Append-only. No length-prefix per event — the agent's binary format is self-delimiting **[verify: confirm by reading the trace decoder, which lives in maintenance today — `backend/libs/storage/parquet/...` and call decode logic]**.

### 4.3 Lookup

When a `Call` record arrives:

1. Open `trace/<call.TraceFileIndex>.bin`.
2. Seek to `call.BufferOffset`.
3. Read until the next root-call boundary (determined by **[verify V2]** — either a length carried in the Call record, or the next `BufferOffset` from a subsequent Call, or a structural marker in the trace bytes).
4. Embed those bytes as the `Trace` column in the parquet row.
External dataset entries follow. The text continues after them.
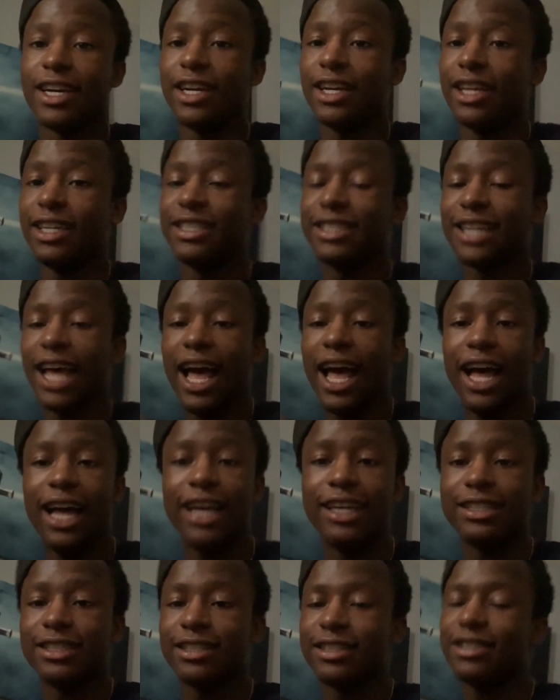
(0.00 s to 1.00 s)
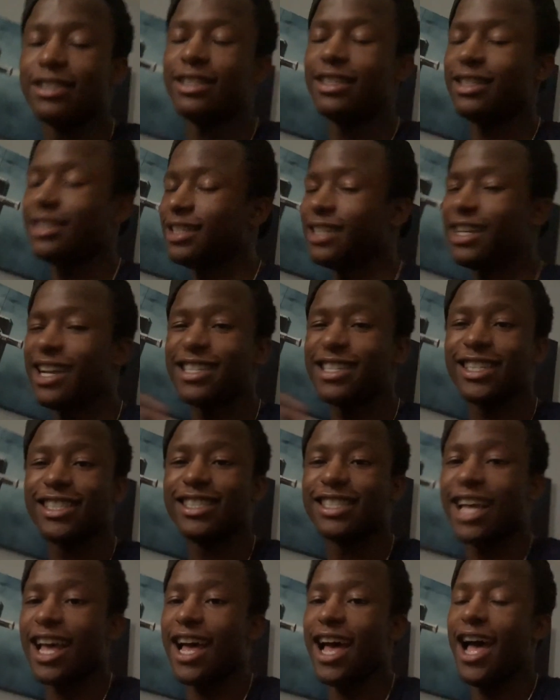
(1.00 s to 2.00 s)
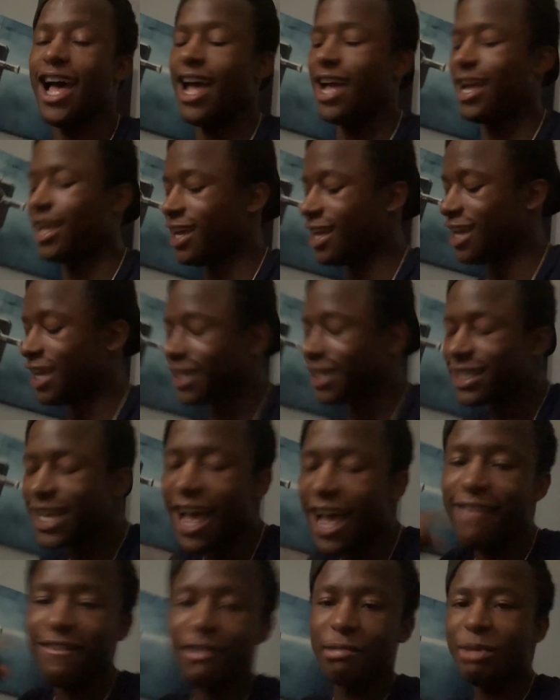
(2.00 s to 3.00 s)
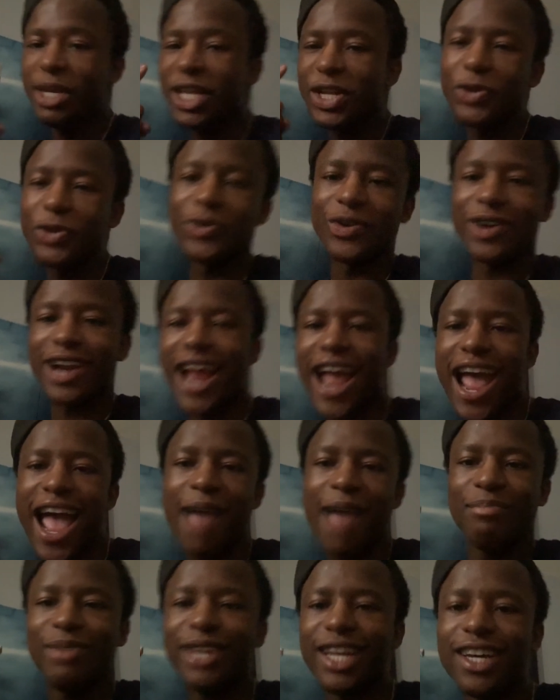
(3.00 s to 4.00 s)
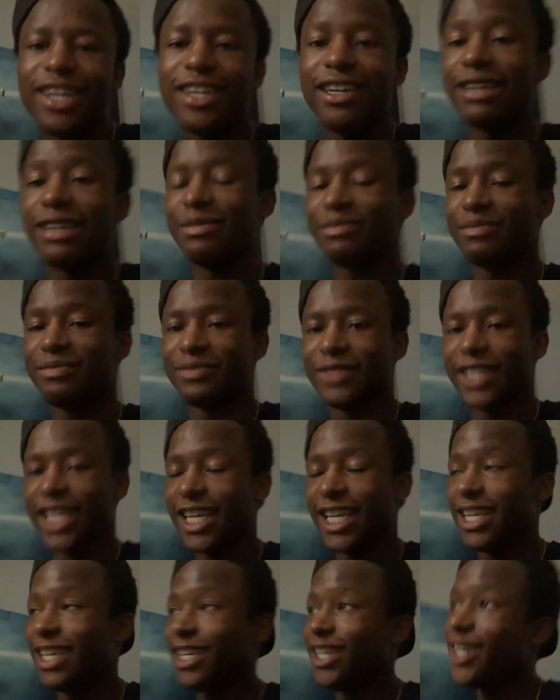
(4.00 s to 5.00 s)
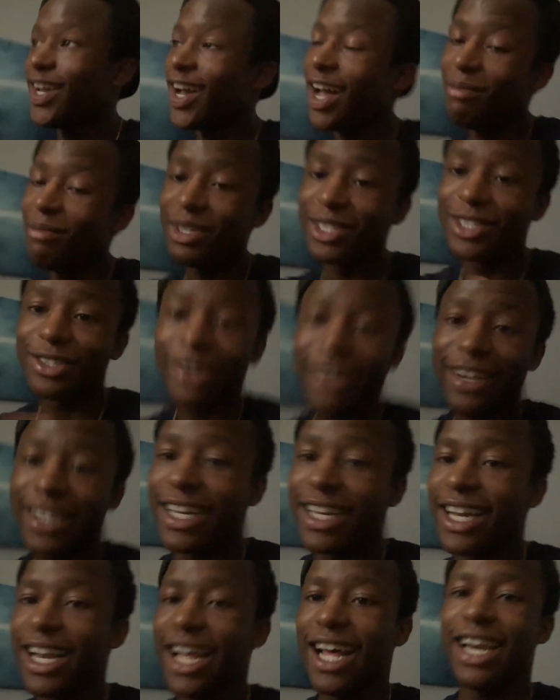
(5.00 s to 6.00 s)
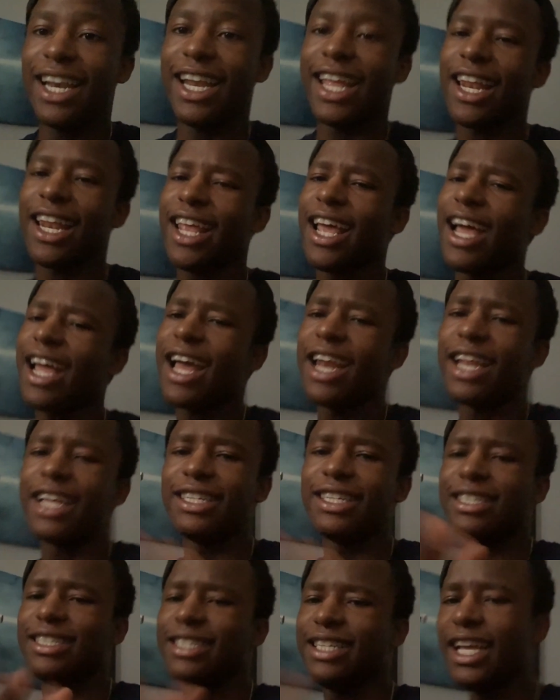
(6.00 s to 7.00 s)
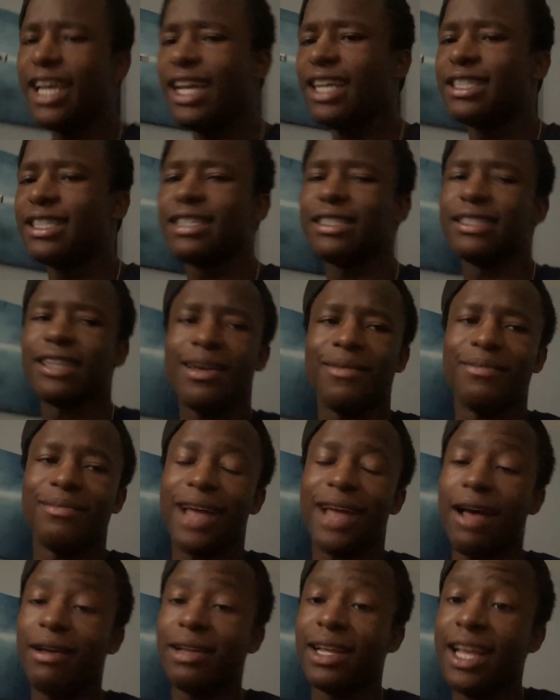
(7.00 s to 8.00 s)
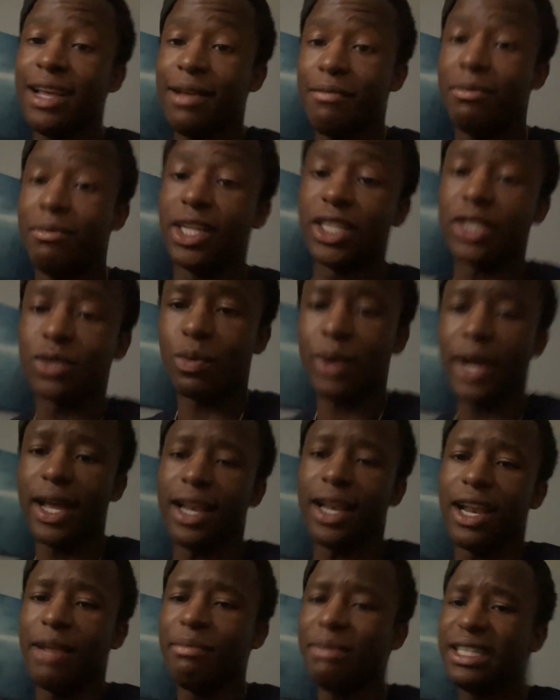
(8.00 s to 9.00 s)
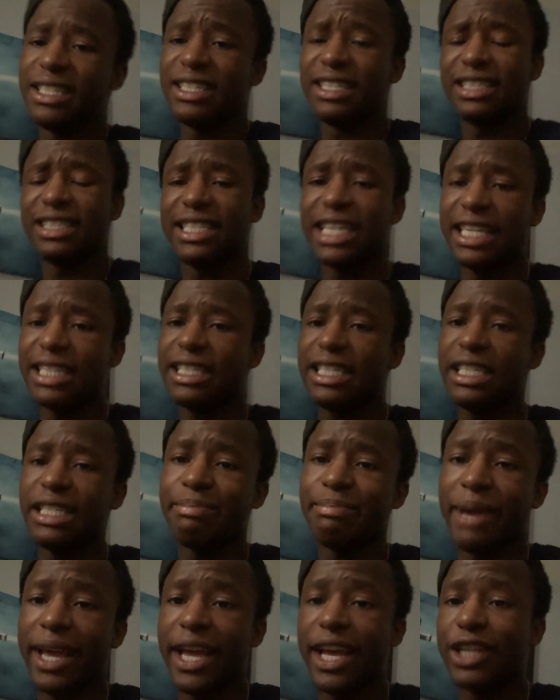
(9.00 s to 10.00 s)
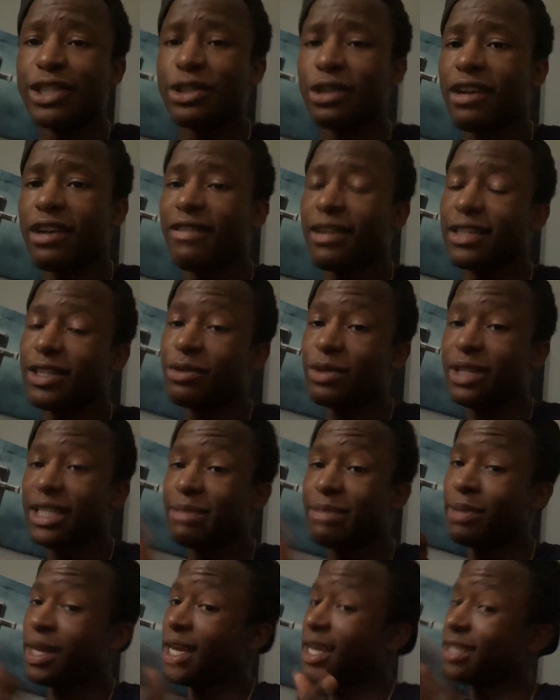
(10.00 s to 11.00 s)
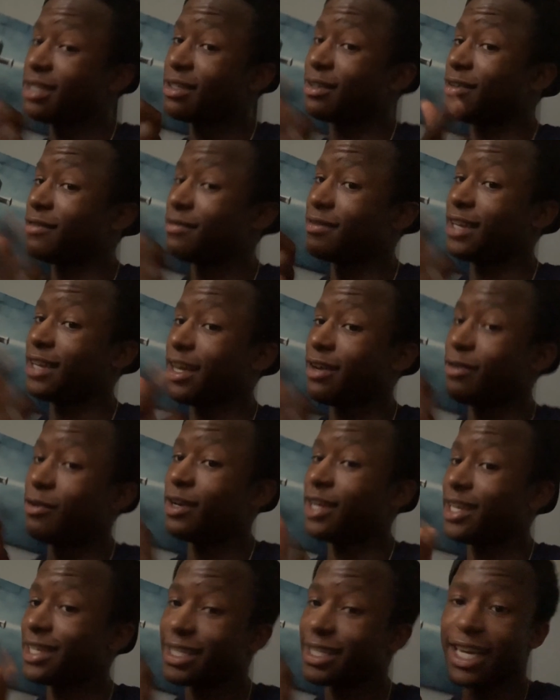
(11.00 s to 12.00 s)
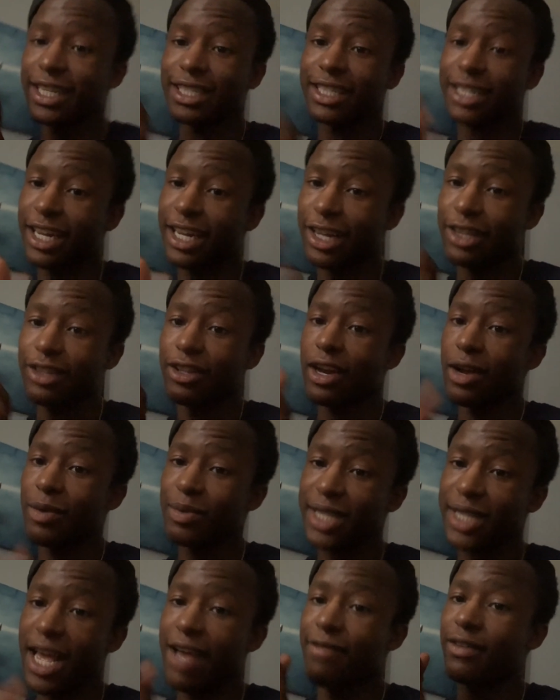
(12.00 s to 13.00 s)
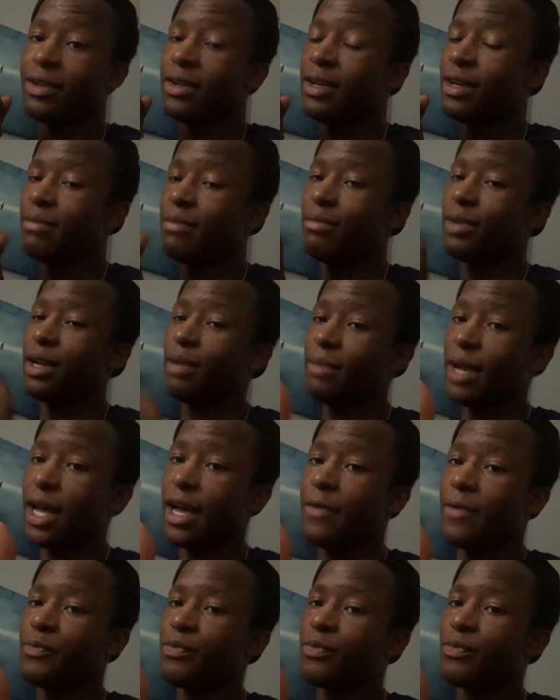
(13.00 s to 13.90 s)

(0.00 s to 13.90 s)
Signs. That's a sign. It's time for me to wrap it up. You know, I've been talking a lot lately. I got to dig into something. I've been sweating. Let me take these pants off. I threw these pants on for that orientation that I thought I was having, but I'm not.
For performance, keep an in-memory index `(traceFileIndex, bufferOffset) → (file, offset, length)` so step 1–2 is constant time.

### 4.4 Lifetime

A trace file is deletable once **all** Call records that reference it have been flushed to parquet (and parquet uploaded to S3 with grace period). Tracking: a refcount per trace file, decremented when a referencing Call's parquet flushes successfully.
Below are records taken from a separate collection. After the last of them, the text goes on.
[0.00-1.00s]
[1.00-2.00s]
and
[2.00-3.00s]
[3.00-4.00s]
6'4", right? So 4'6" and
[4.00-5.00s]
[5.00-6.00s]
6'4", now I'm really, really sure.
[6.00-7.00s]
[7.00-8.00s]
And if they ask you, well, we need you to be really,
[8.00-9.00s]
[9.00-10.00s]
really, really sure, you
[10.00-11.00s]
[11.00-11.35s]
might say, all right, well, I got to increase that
If the refcount stays at zero for longer than `idle_trace_file_timeout` (default 10 min after last byte received), the file is dropped — these are calls whose Call record never arrived (long-running, killed, or lost).

### 4.5 Disk budget

Configurable per-replica: `TRACE_CACHE_MAX_BYTES` (default 10 GB). Eviction policy when budget is hit:

1. First, drop trace files past their idle timeout (no harm — they have no pending references).
2. If still over budget, drop the oldest trace files even if they have pending Call references. Affected calls fail to render and are logged.

This is the spill scenario from the high-level plan, expressed at a lower level. The "spill SQLite" in the high-level plan is not needed: the trace files on disk **are** the spill.

## 5. Calls stream → parquet

### 5.1 Pipeline

For each `Call` record arriving on the calls stream:

1. Resolve dictionary words for `Method` and any tag IDs in `Params`.
2. Look up trace bytes from the trace cache (Section 4.3).
3. Pick the target parquet file based on the call's duration (Section 5.3) and current time bucket (Section 5.4).
4. Append a row to that parquet's open writer.

Calls that fail step 1 (missing dictionary entry) or step 2 (trace bytes not in cache) are logged with reason and dropped. Counter exposed as Prometheus metric.

### 5.2 Parquet schema

Starting from the existing `CallParquet` (`backend/libs/storage/parquet/calls.go`) and refining. Each column carries a one-line rationale.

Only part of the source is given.